ATLAS reports that, if it exists (oh those words), the Higgs is now corned in a patch of dense forest lying between 116 and 130 GeV in energy.  In the coming months they’ll be making further forays into this territory to try to flush it out. The CMS group agrees with them, though reckons the area of interest is between 115 and 127 GeV.

Who’ll be the first to bag it? It appears that both groups have made reasonable progress here, though maybe ATLAS is slightly ahead. They’re looking carefully at about 125 GeV, reporting a 2.4 sigma result, compared to CMS’s 1.9 sigma result. 

What does ‘sigma’ mean here? It’s a measure of how certain (in a statistical sense) you are about something. The experiments have collected a raft of data, and the question that has to be asked is: What is the chance of this dataset having occurred by chance alone, if there is no Higgs? What is the likelihood that that rustling you heard in the bush was just a bit of localized wind, rather than due to the moving beastie? A high sigma result tells us the probability that it was just a chance occurrence is very low; in other words gives you some confidence that you’ve actually found something. A low sigma result means there’s a fair likelihood it was just chance, so nothing to get terribly excited about, though perhaps something to take a closer look at.

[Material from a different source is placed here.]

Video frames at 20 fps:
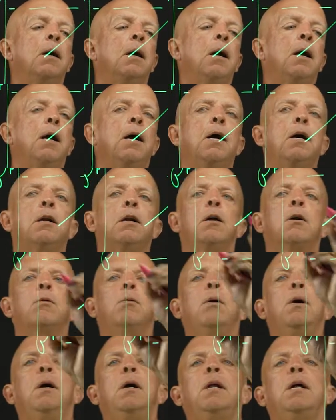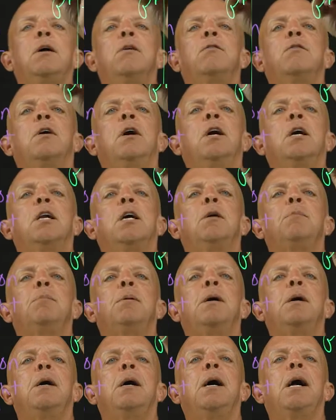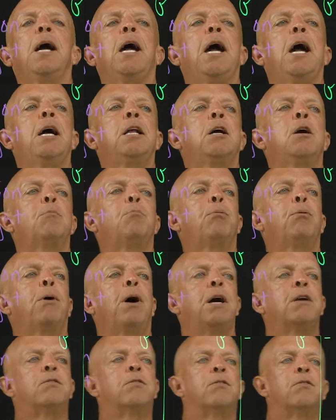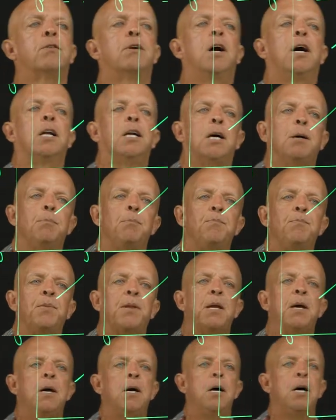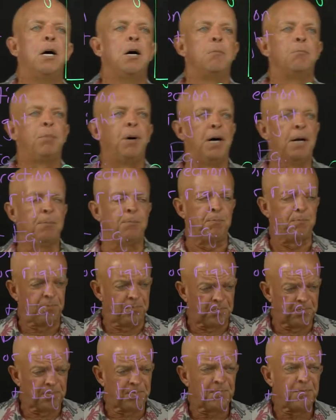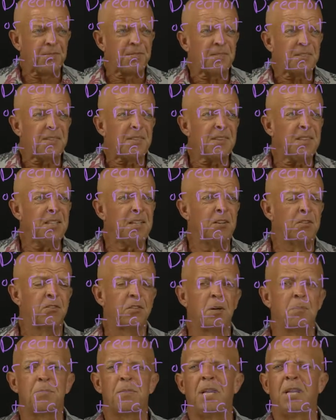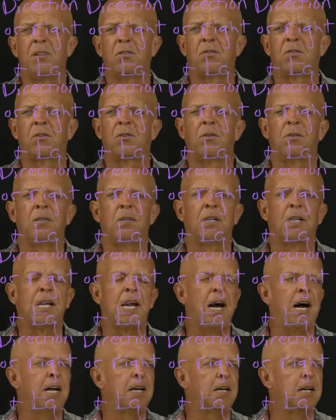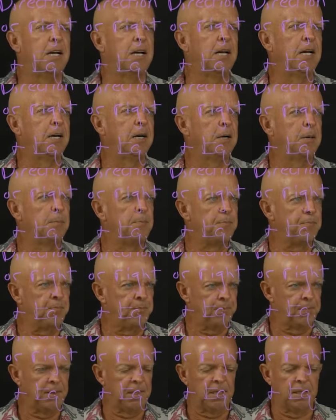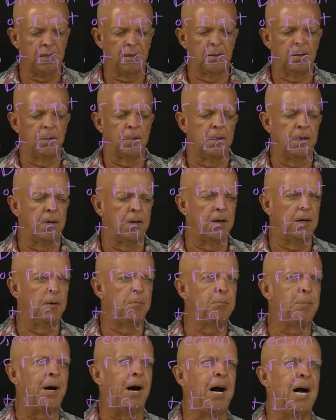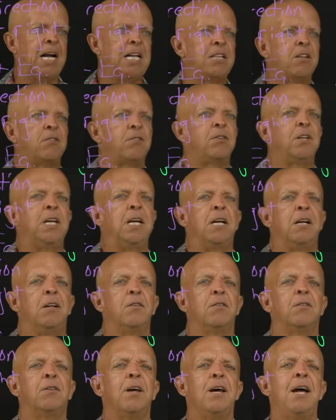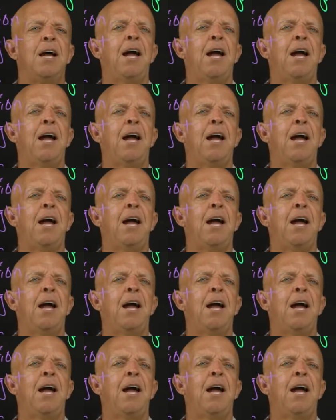And our quantity has gone up, and our price has gone up. But some things to look at behind the scenes.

Now, 2-sigma is often used in science as a threshold for identifying some effect. If my PhD students were to identify something at a 2-sigma level, I’d be quite happy. I’ve seen lots of presentations at conferences where people proudly state that because group X and group Y have results that differ at a 2-sigma level, where group X is a control group and group Y has received some intervention, then the intervention is ‘proved’ to be a success. (One really should be more careful making such blanket statements, there is more to it than that.) For important things, such as when we’re talking medical interventions of some form, a 3-sigma level is often used – more confidence is required that the result isn’t due to chance.  For particle physics, the standard is a 5-sigma result – which means that it’s very unlikely indeed that the results are just a statistical fluctuation.

It’s worth remembering that these thresholds are entirely arbitrary. There is no hard scientific reason why particle physics has to use a 5-sigma threshold. It just has, by convention, chosen to do so. As science goes, this is pretty high, denoting a very cautious approach to claiming any discoveries. To get there, ATLAS and CMS are going to need to collect more data.

Assuming, of course, that this Higgs boson beastie actually exists.